▸ **Exercise**
Your output should be exactly the lines from the one containing "[0:01.07-0:02.13]" through the last line of the listing, and nothing else. Pictures stay out.

▸ **Available data**
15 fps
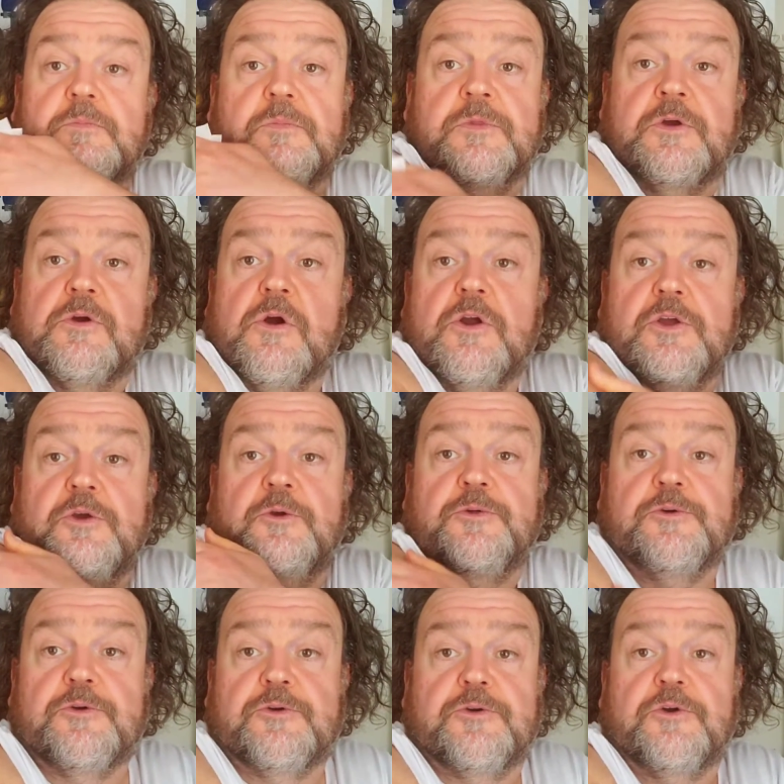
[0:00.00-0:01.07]
There are
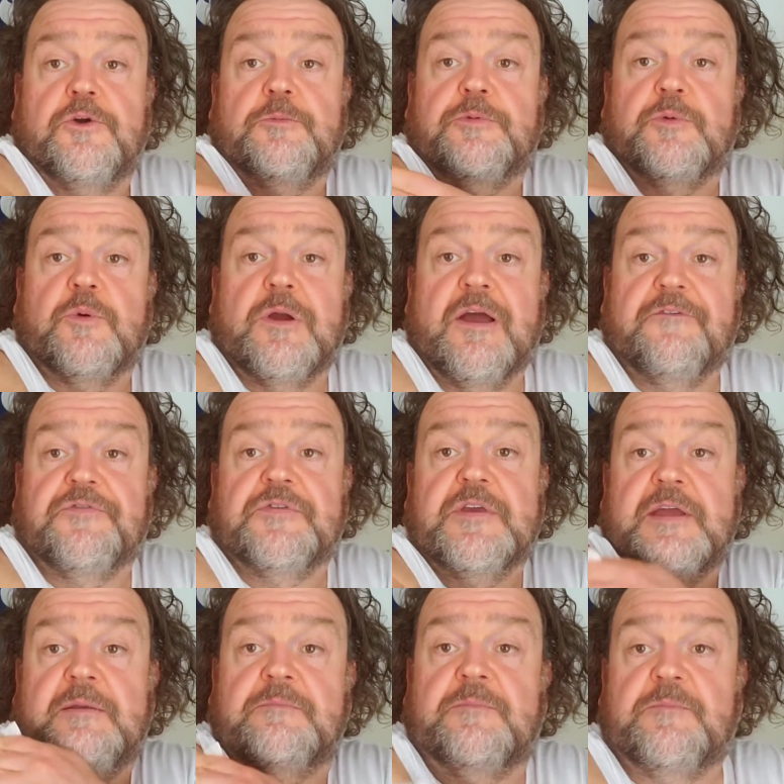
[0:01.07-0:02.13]
user groups where I've
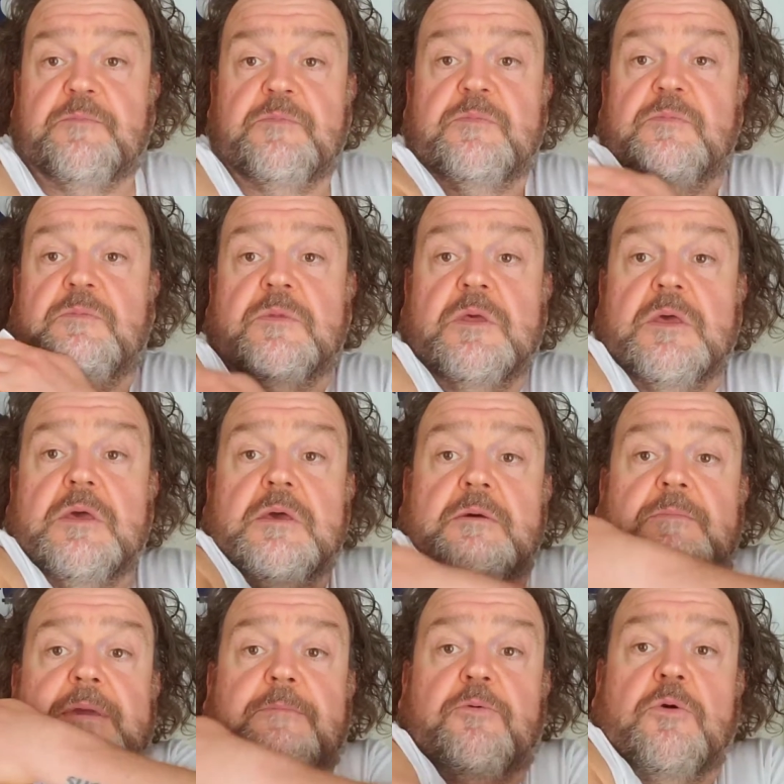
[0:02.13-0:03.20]
seen
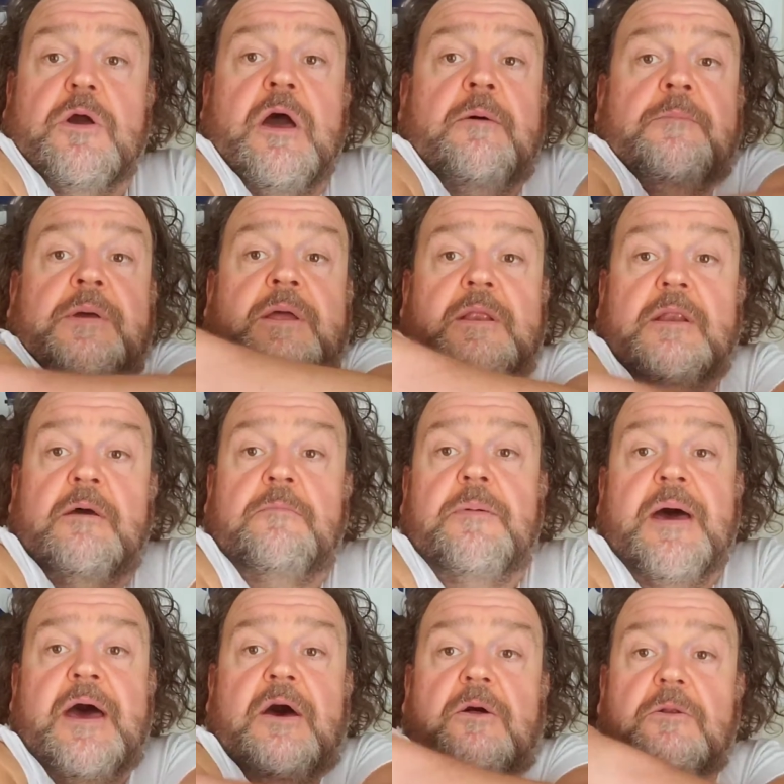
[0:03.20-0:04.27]
people comment
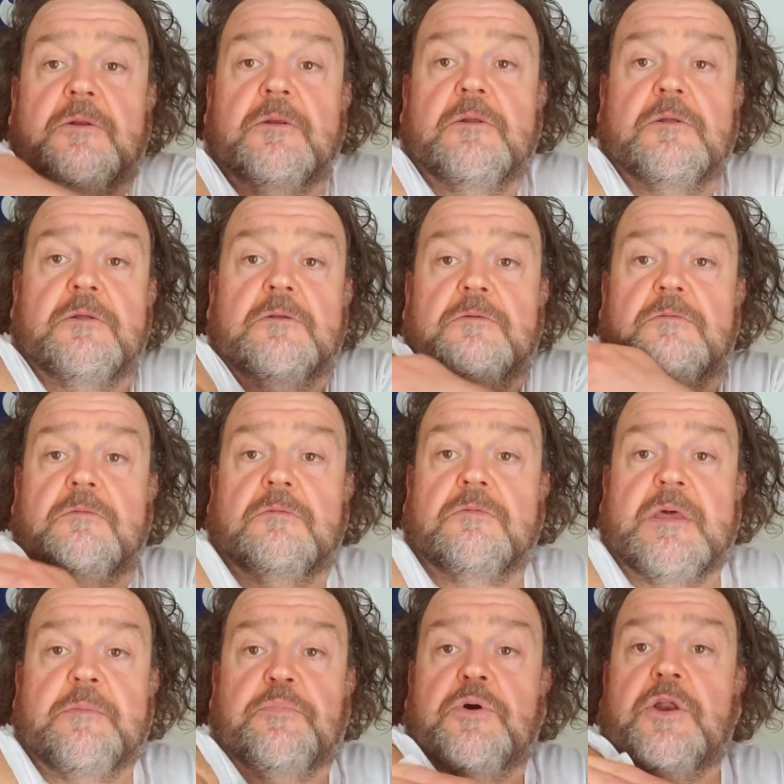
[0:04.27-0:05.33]
about
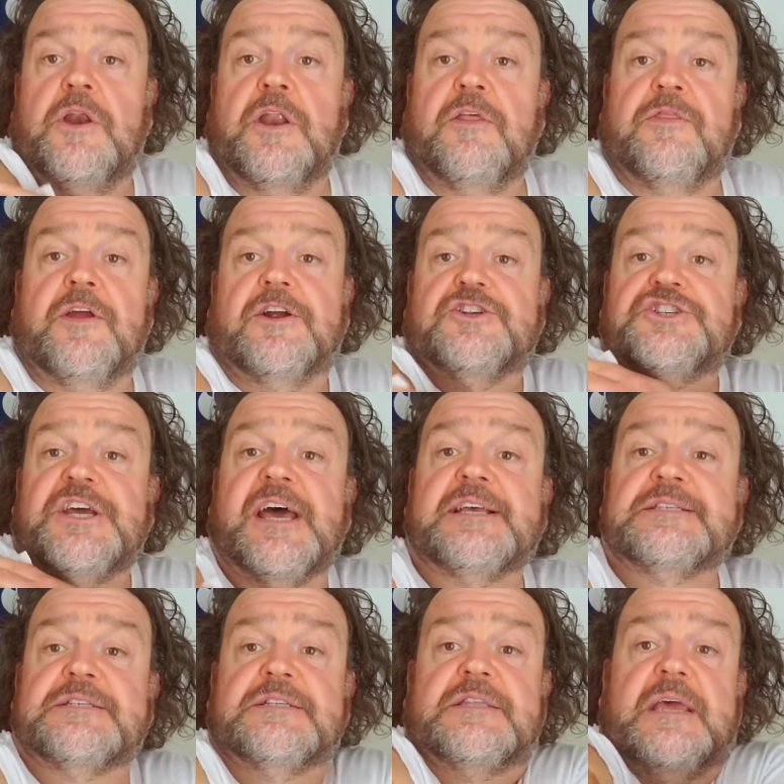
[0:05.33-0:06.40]
they put it in their chest,
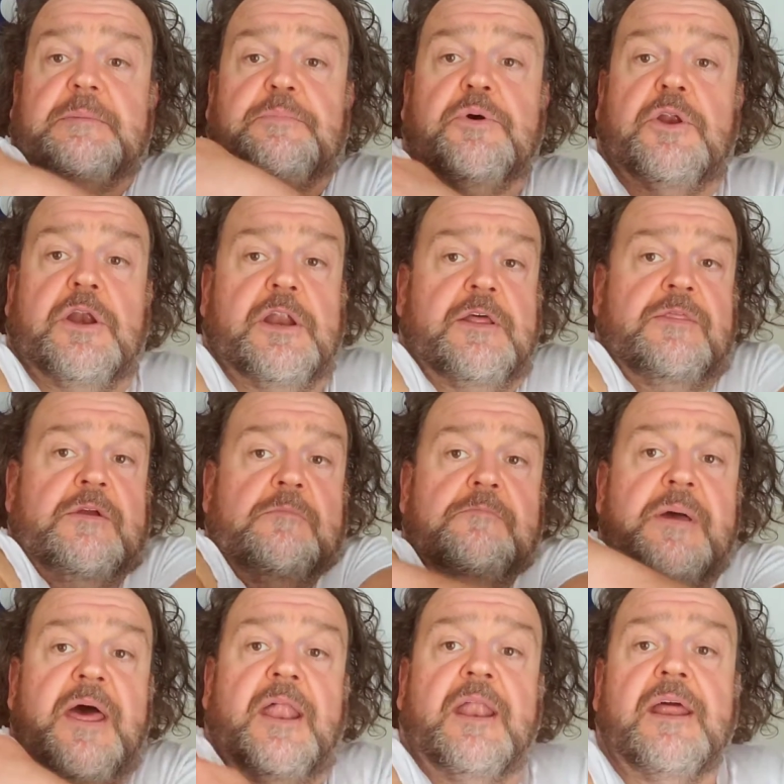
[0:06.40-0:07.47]
they put it in their
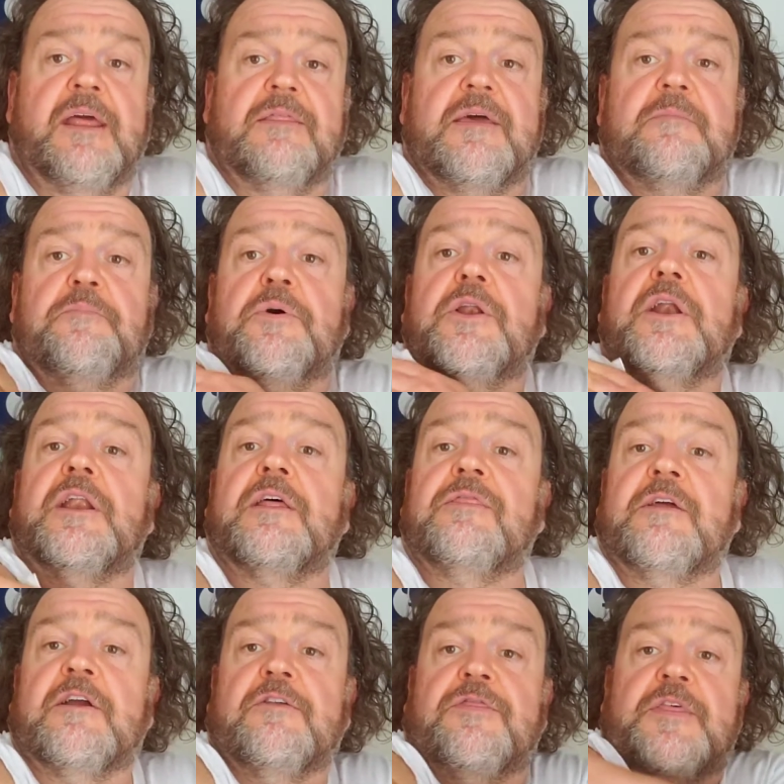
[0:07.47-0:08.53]
belly, they put it in
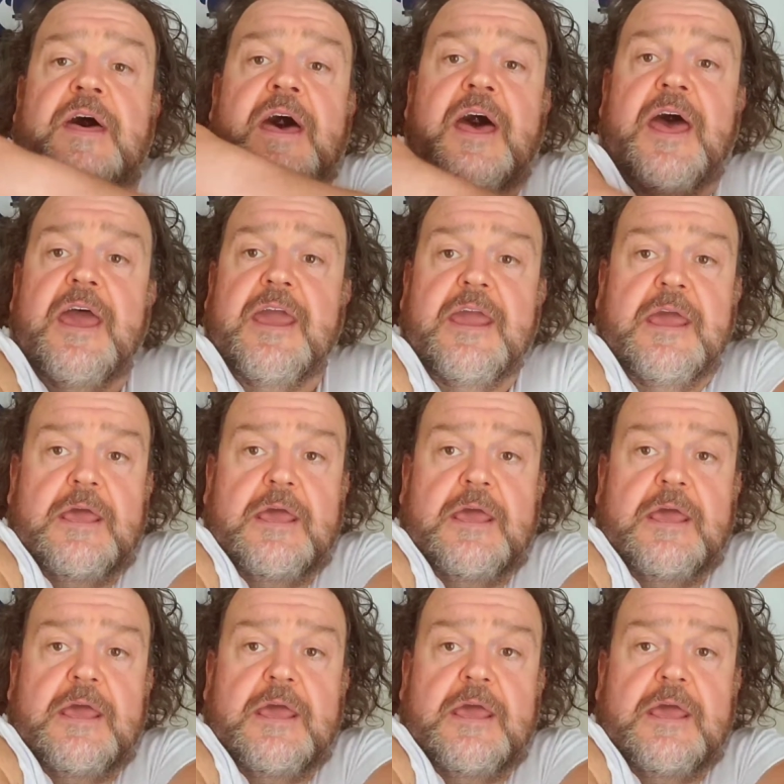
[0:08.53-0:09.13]
their thigh.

▸ **Problem solution**
[0:01.07-0:02.13]
user groups where I've
[0:02.13-0:03.20]
seen
[0:03.20-0:04.27]
people comment
[0:04.27-0:05.33]
about
[0:05.33-0:06.40]
they put it in their chest,
[0:06.40-0:07.47]
they put it in their
[0:07.47-0:08.53]
belly, they put it in
[0:08.53-0:09.13]
their thigh.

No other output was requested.